L’intervention de la France et du GIGN

Il était clair que le gouvernement saoudien avait besoin d’aide pour capturer les dirigeants vivants et mettre fin au siège. Ils se sont tournés vers le président français Valéry Giscard d’Estaing. « Notre ambassadeur m’a dit qu’il était évident que les forces saoudiennes étaient très désorganisées et ne savaient pas comment réagir », a déclaré Giscard d’Estaing à la BBC, confirmant pour la première fois le rôle de la France dans cette crise.

Le président français a discrètement dépêché 3 conseillers de l’unité antiterroriste récemment formée, le GIGN. L’opération devait rester secrète, pour éviter toute critique de l’intervention occidentale dans le berceau de l’islam, quand bien même certains justifient l’autorisation de cette intervention de par son car exceptionnel. Etant donné que les forces de l’ordre n’ont pas réussi à rétablir la paix, ils autorisent l’intervention d’autres forces même non musulmanes. La finalité étant de sauver des vies.
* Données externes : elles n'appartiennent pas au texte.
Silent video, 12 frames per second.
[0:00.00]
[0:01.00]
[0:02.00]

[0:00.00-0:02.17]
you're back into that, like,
L’équipe française avait son siège dans un hôtel de la ville voisine de Taif, d’où elle a conçu un plan pour débusquer les rebelles. Il consistait à remplir les sous-sols de gaz pour rendre l’air irrespirable. Des trous ont été creusés tous les 50 mètres afin d’atteindre le sous-sol. Du gaz a été injecté à travers ces trous puis dispersé à l’aide d’explosions de grenades dans tous les coins où les rebelles se cachaient. Le plan français s’est avéré un succès.

L’arrestation des auteurs de l’attaque

« Jouhayman a manqué de munitions et de nourriture ces 2 derniers jours », explique Nasser al-Houzeimi, l’un de ses partisans. « Ils ont été rassemblés dans une petite pièce et les soldats lançaient des bombes fumigènes sur eux par un trou qu’ils ont fait dans le plafond … C’est pourquoi ils se sont rendus. Jouhayman est parti et tous ont suivi. »
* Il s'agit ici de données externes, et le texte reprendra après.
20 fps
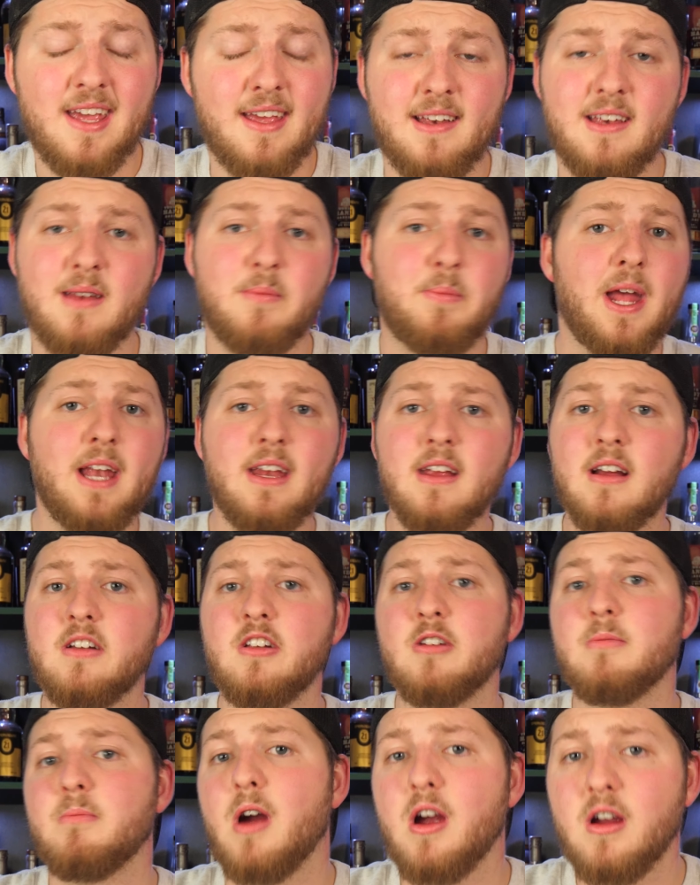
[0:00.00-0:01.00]
and depending on
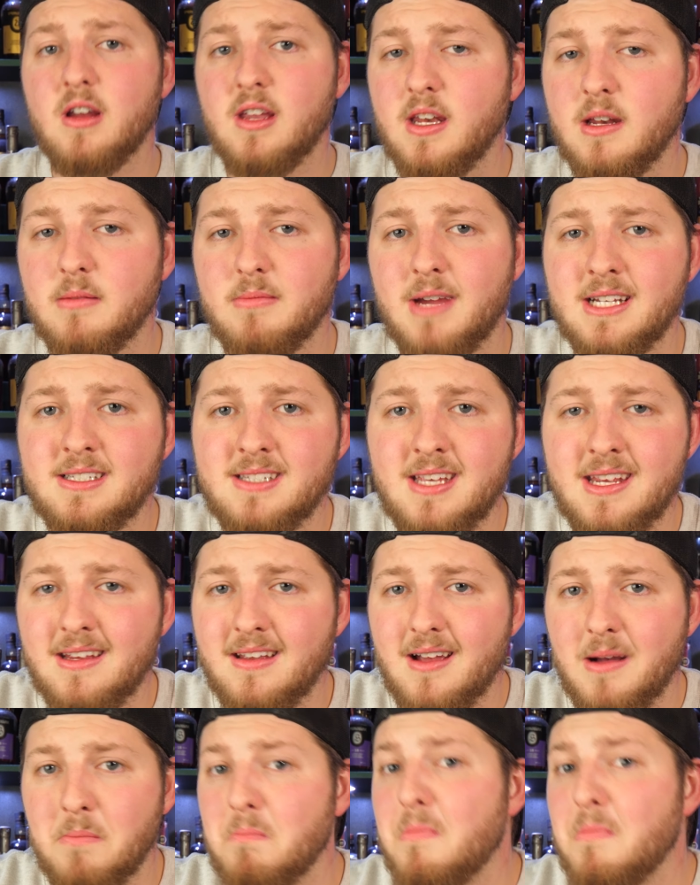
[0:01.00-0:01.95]
your market, it might take a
Le Maj Nufai a été témoin de la rencontre qui a suivi, entre les princes saoudiens et un Jouhayman stupéfait mais impénitent : «Le prince Saoud al-Faysal lui a demandé : « Pourquoi, Jouhayman ? » Il a répondu : « Ce n’est que le destin. » Le prince lui dit : « As-tu besoin de quelque chose ?’ Il a juste répondu : « Je veux de l’eau. » Jouhayman a défilé devant les caméras et un peu plus d’un mois plus tard, 63 des rebelles ont été exécutés publiquement dans 8 villes d’Arabie saoudite. Jouhayman a été le premier à mourir.

Si la croyance de Jouhayman dans le Mahdi l’a peut-être distingué, il faisait partie d’un mouvement plus large de conservatisme social et religieux réagissant contre la modernité, dans lequel les durs ont pris le dessus sur la famille royale. Un homme sur lequel le siège a eu un effet profond était Oussama Ben Laden. Dans un de ses pamphlets contre la famille dirigeante saoudienne, il a déclaré qu’ils avaient « profané le Haram, alors que cette crise aurait pu être résolue pacifiquement ».
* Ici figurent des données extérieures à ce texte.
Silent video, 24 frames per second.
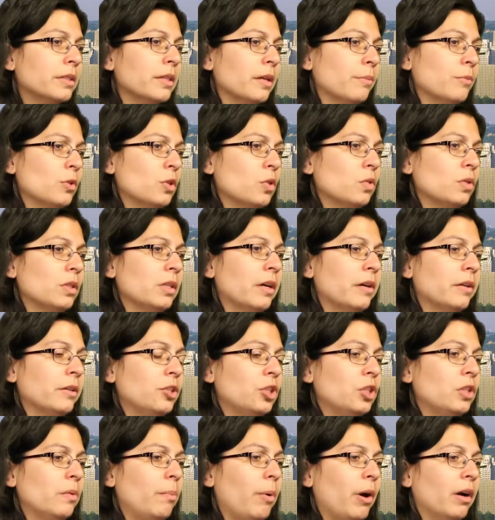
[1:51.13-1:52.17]
some
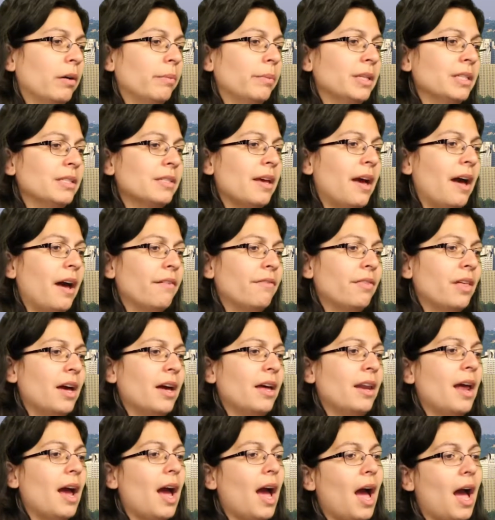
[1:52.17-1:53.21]
sociology departments have
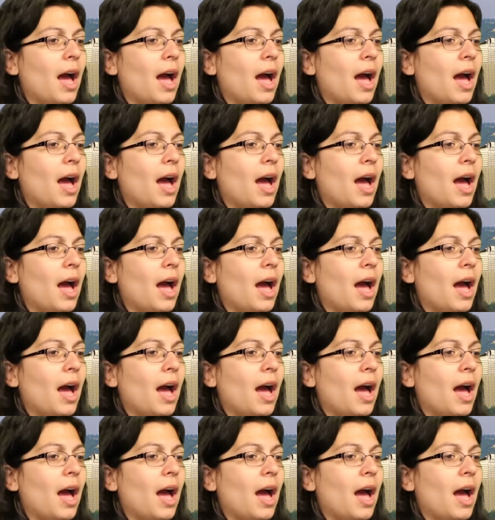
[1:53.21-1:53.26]
that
L’impact de cet attaque sur la société saoudienne

Les actions de Jouhayman ont arrêté toute modernisation. L’une des choses qu’il a exigé du gouvernement saoudien était le retrait des présentatrices de la télévision. Après l’incident de Haram, aucune présentatrice n’est apparue à la télévision à nouveau. L’Arabie saoudite est restée sur cette voie ultra-conservatrice pendant la majeure partie des 4 décennies suivantes. Ce n’est que récemment qu’il y a eu des signes de réouverture.

Dans une interview en mars 2018, le prince héritier Mohammed Bin Salman, a déclaré qu’avant 1979, sous entendu avant le siège de la Grande Mosquée, les saoudiens vivaient une vie normale comme le reste des pays du Golfe et que les femmes conduisaient des voitures. Il y avait des cinémas en Arabie saoudite.